__What the exercise asks__. A verbatim copy of the full data, with no pictures, is the expected answer.

......

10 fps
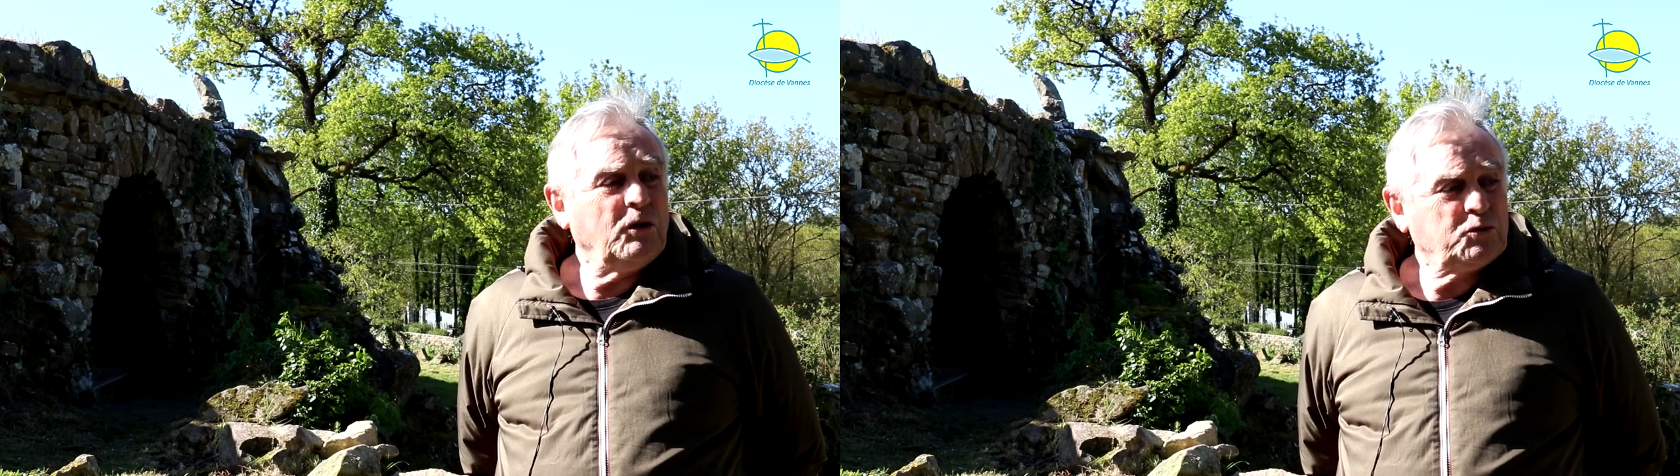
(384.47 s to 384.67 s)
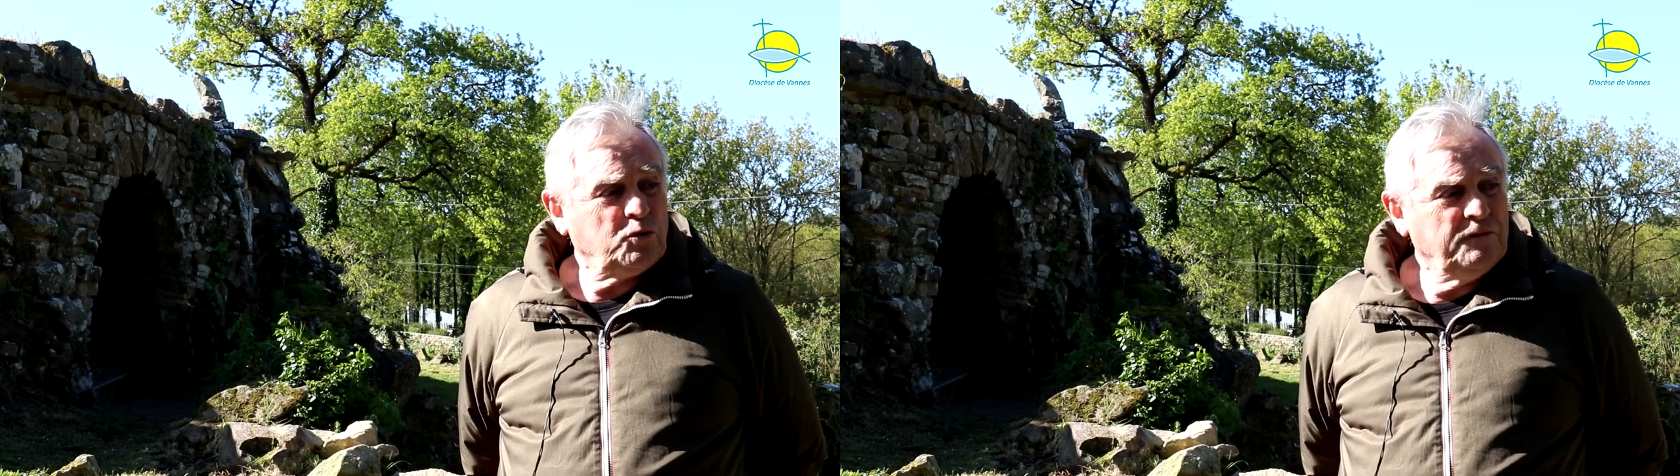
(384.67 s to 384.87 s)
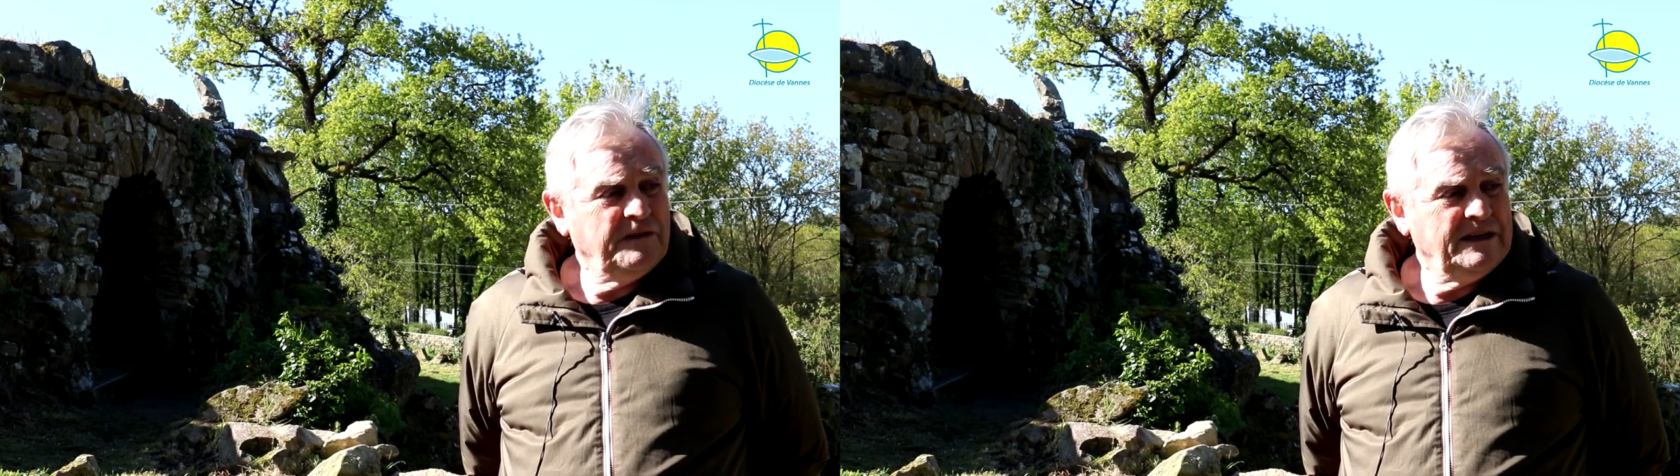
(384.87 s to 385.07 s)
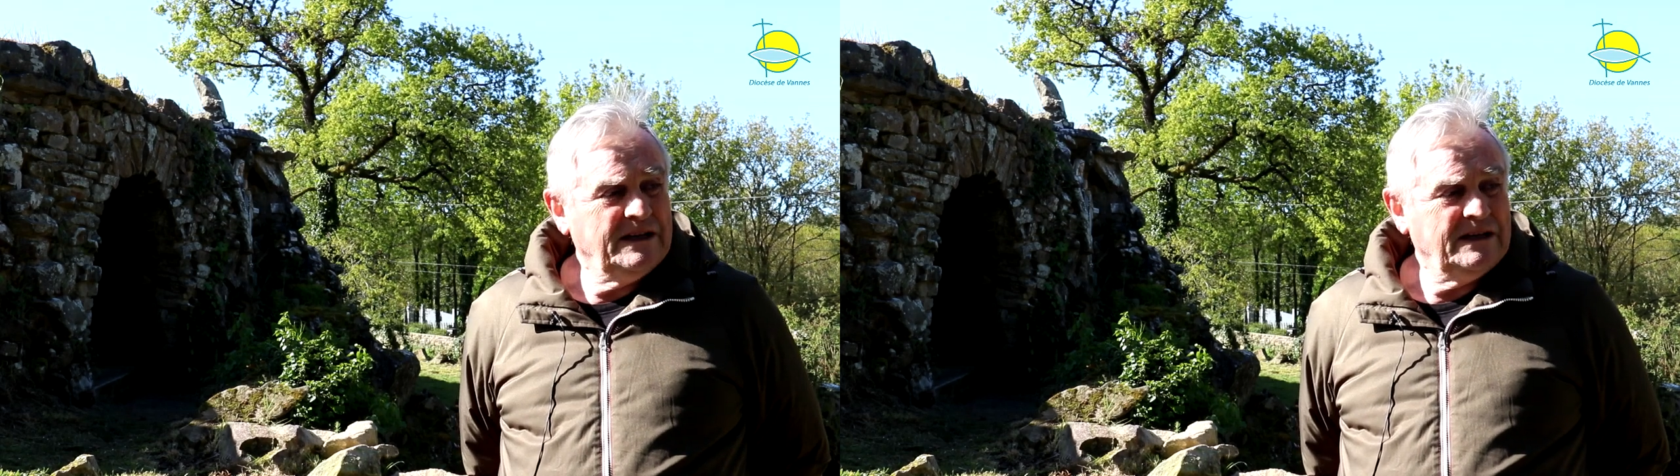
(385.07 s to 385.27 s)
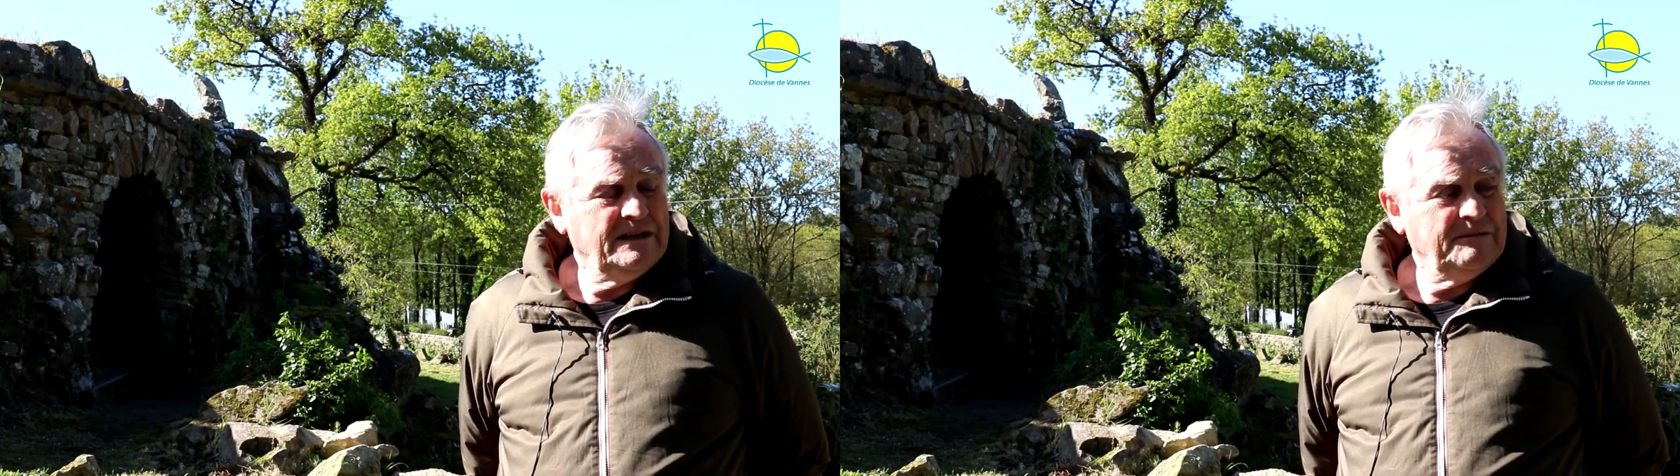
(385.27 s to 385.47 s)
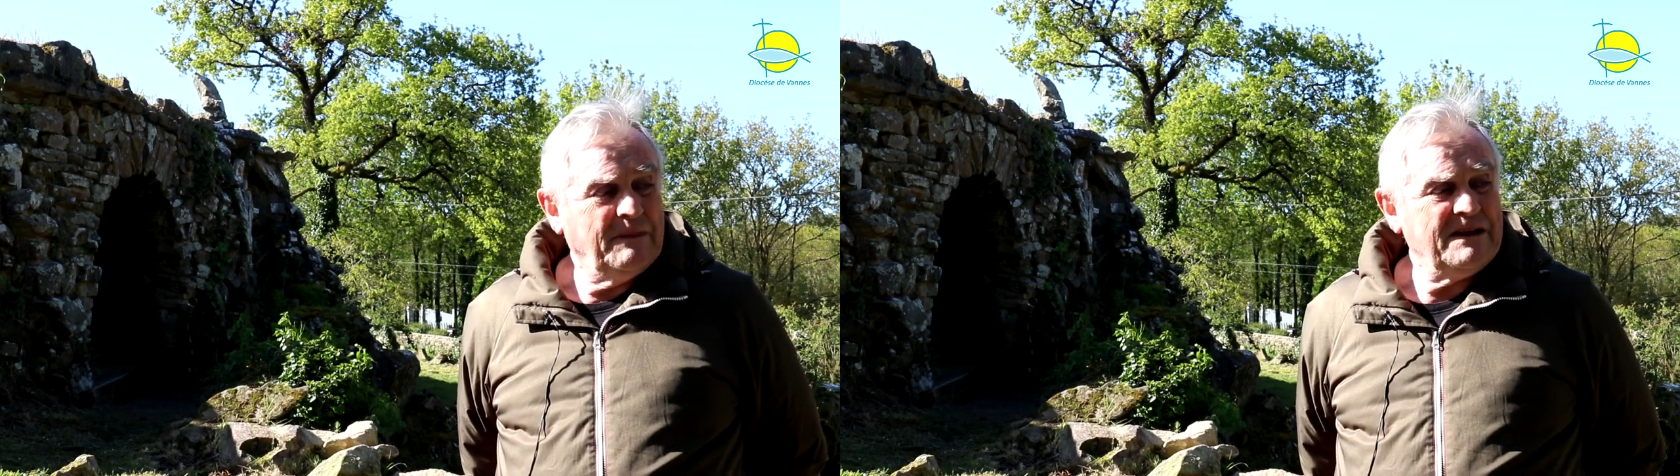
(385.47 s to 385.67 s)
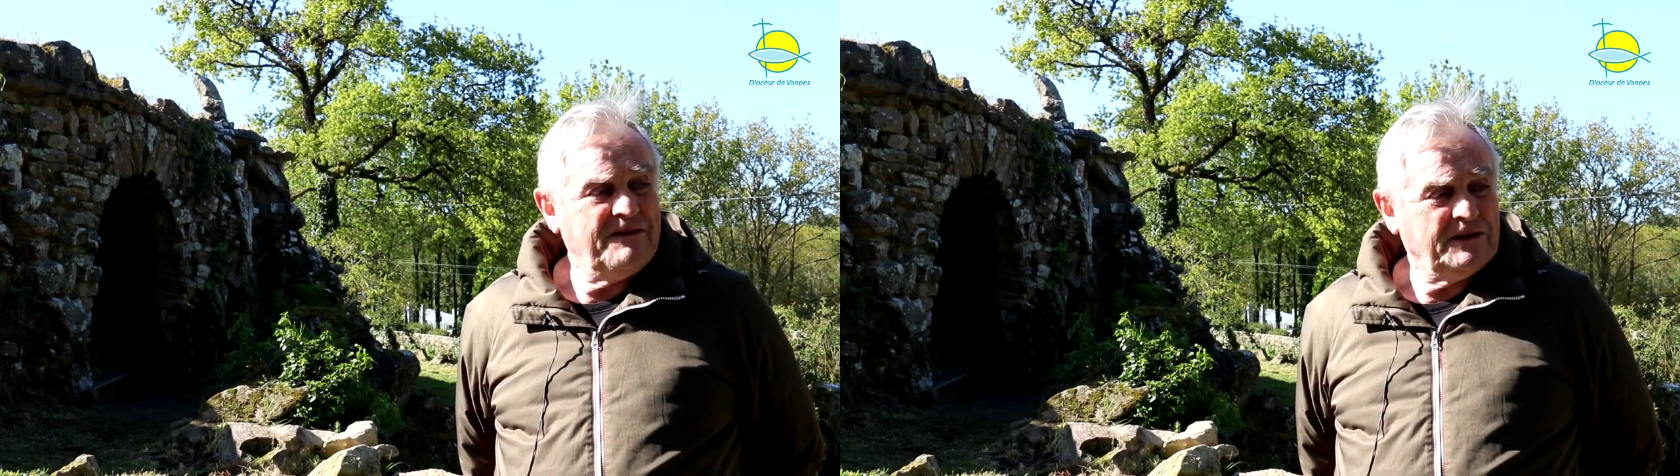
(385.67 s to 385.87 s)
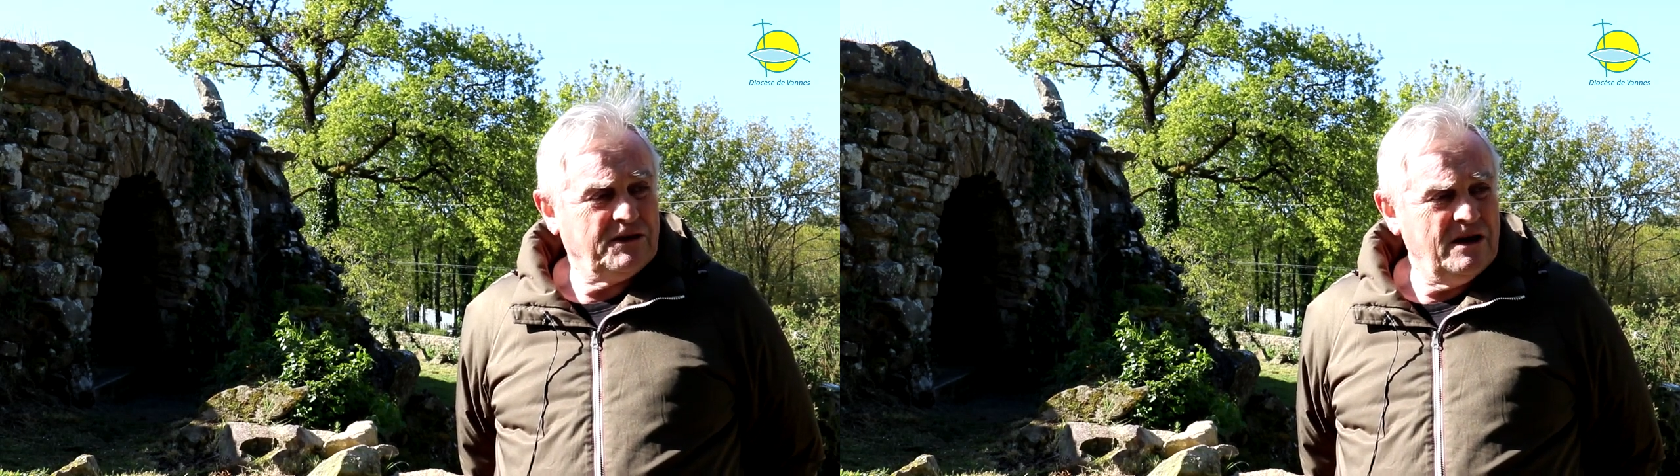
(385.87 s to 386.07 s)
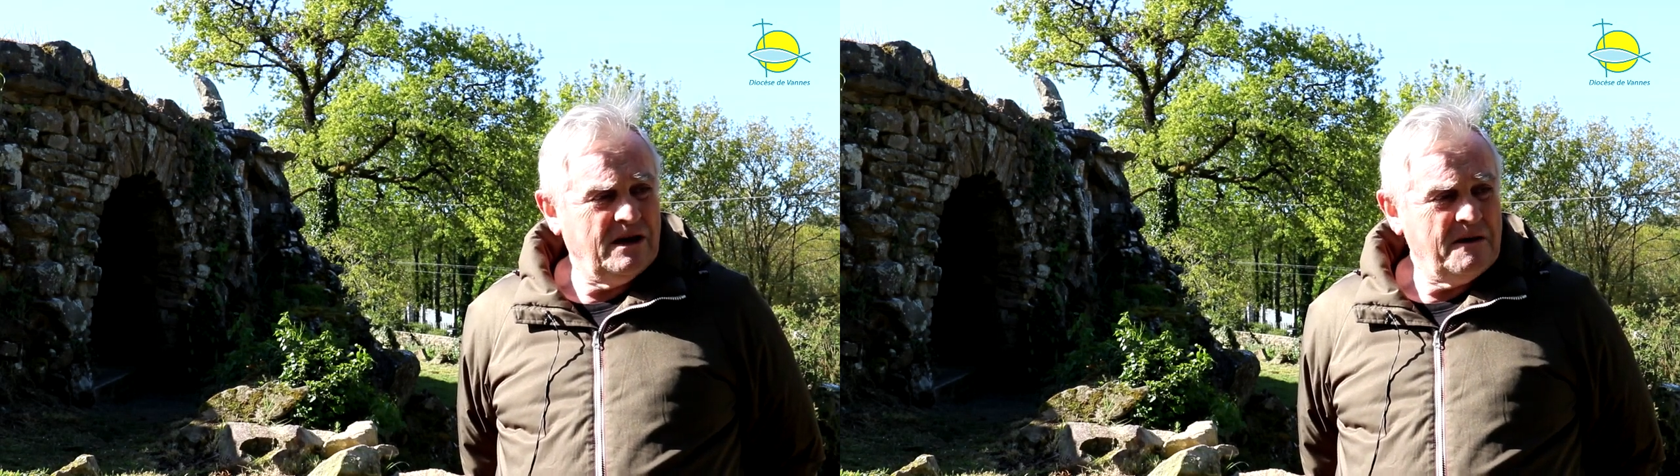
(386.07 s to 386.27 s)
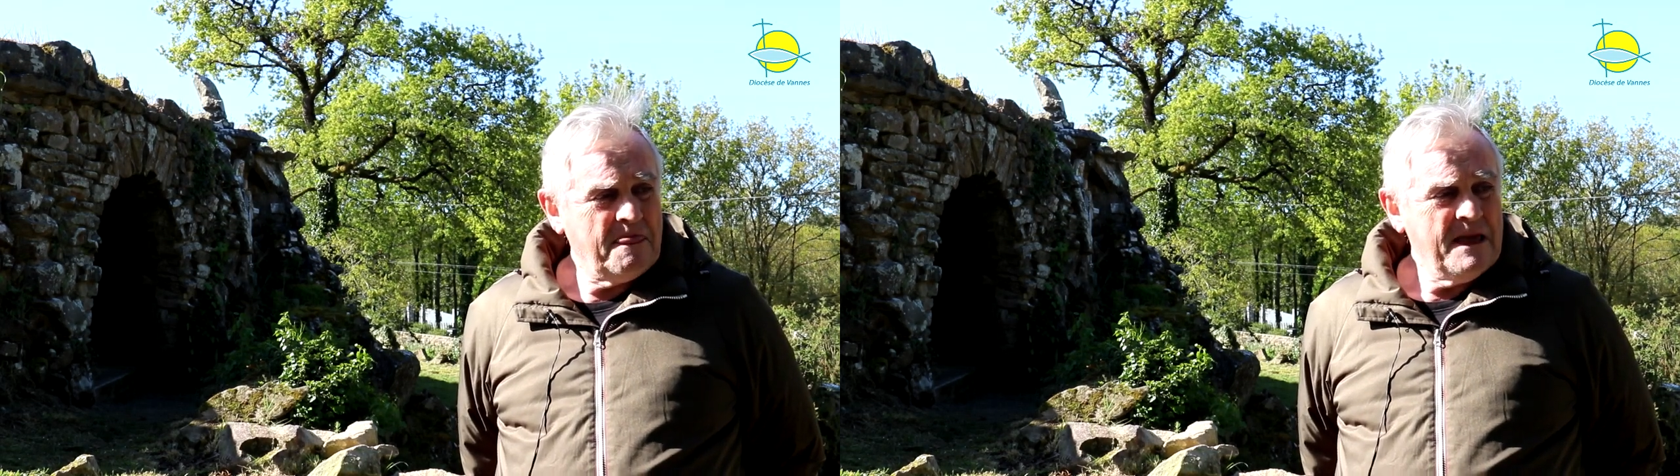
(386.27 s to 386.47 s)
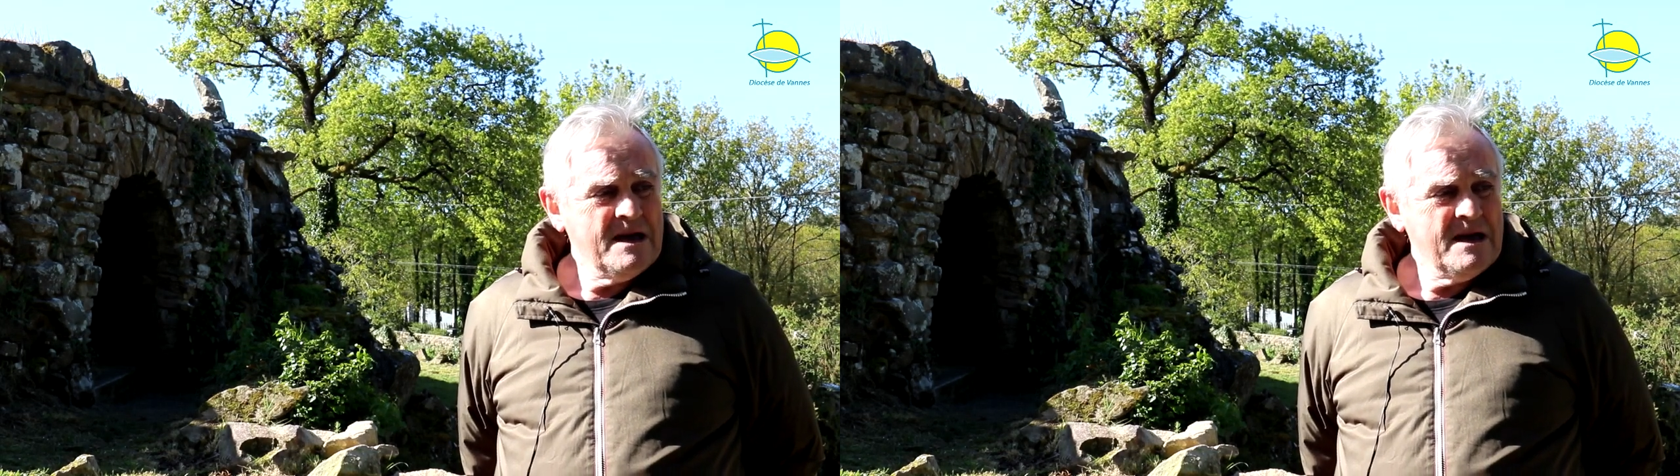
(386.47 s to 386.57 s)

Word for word: retrouvé les, malfaiteurs,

......

__Your response__.
10 fps
(384.47 s to 384.67 s)
(384.67 s to 384.87 s)
(384.87 s to 385.07 s)
(385.07 s to 385.27 s)
(385.27 s to 385.47 s)
(385.47 s to 385.67 s)
(385.67 s to 385.87 s)
(385.87 s to 386.07 s)
(386.07 s to 386.27 s)
(386.27 s to 386.47 s)
(386.47 s to 386.57 s)

Word for word: retrouvé les, malfaiteurs,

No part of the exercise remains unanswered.